図5A、Bに示されるように、エミッタ220における変形抑制部252は、平面視形状が円形状の変形抑制部本体271と、変形抑制部本体271に形成された排出溝272とを有していてもよい。
図5C、Dに示されるように、エミッタ320における変形抑制部352は、変形抑制部本体371と、排出溝372とを有していてもよい。変形抑制部本体371は、入れ子状に配置された複数の輪環状の凸部である。複数の輪環状の凸部は、それぞれ切り欠き部を有している。複数の切り欠き部は、排出溝372として機能する。
【0056】
図6A、Bに示されるように、エミッタ420における変形抑制部452は、変形抑制部本体471と、排出溝472とを有していてもよい。変形抑制部本体471は、中心角が90°の扇形の底面を有する複数の凸部である。複数の凸部は、連通孔151を中心に互いに離間して配置されている。離間した2つの凸部間の領域は、排出溝472として機能する。

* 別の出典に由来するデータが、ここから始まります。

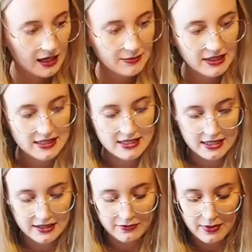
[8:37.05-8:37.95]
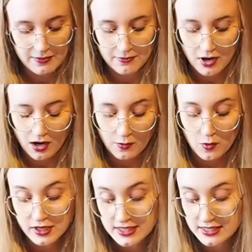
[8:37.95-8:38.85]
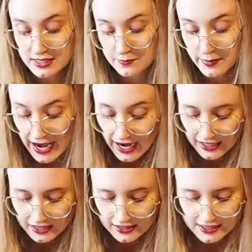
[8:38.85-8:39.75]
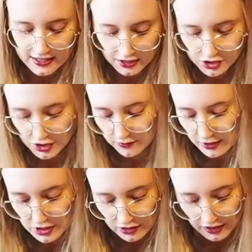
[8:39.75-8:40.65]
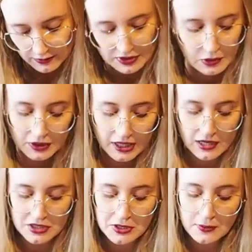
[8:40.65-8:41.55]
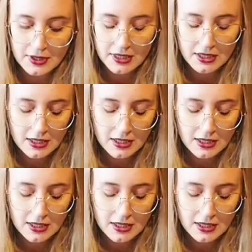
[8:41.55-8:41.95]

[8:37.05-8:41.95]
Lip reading: might see if my mom wants this back because I think she originally was holding on to it.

図6C、Dに示されるように、エミッタ520における変形抑制部552は、変形抑制部本体571と、排出溝572とを有していてもよい。変形抑制部本体571は、複数の凸部を有する。複数の凸部は、連通孔151が開口した平面において、矩形格子状に配置されている。複数の凸部の間の領域は、排出溝572として機能する。
【0057】
図7A、Bに示されるように、エミッタ620における変形抑制部652は、変形抑制部本体671と、排出溝672とを有していてもよい。変形抑制部本体672は、複数の凸部を有する。複数の凸部は、底面が正方形の柱形状である。排出溝672は、正方形の隣接する2つの辺の中央部分同士を繋ぐ複数の第1溝と、溝の一方の端部とを繋ぐ第2溝と、を有する。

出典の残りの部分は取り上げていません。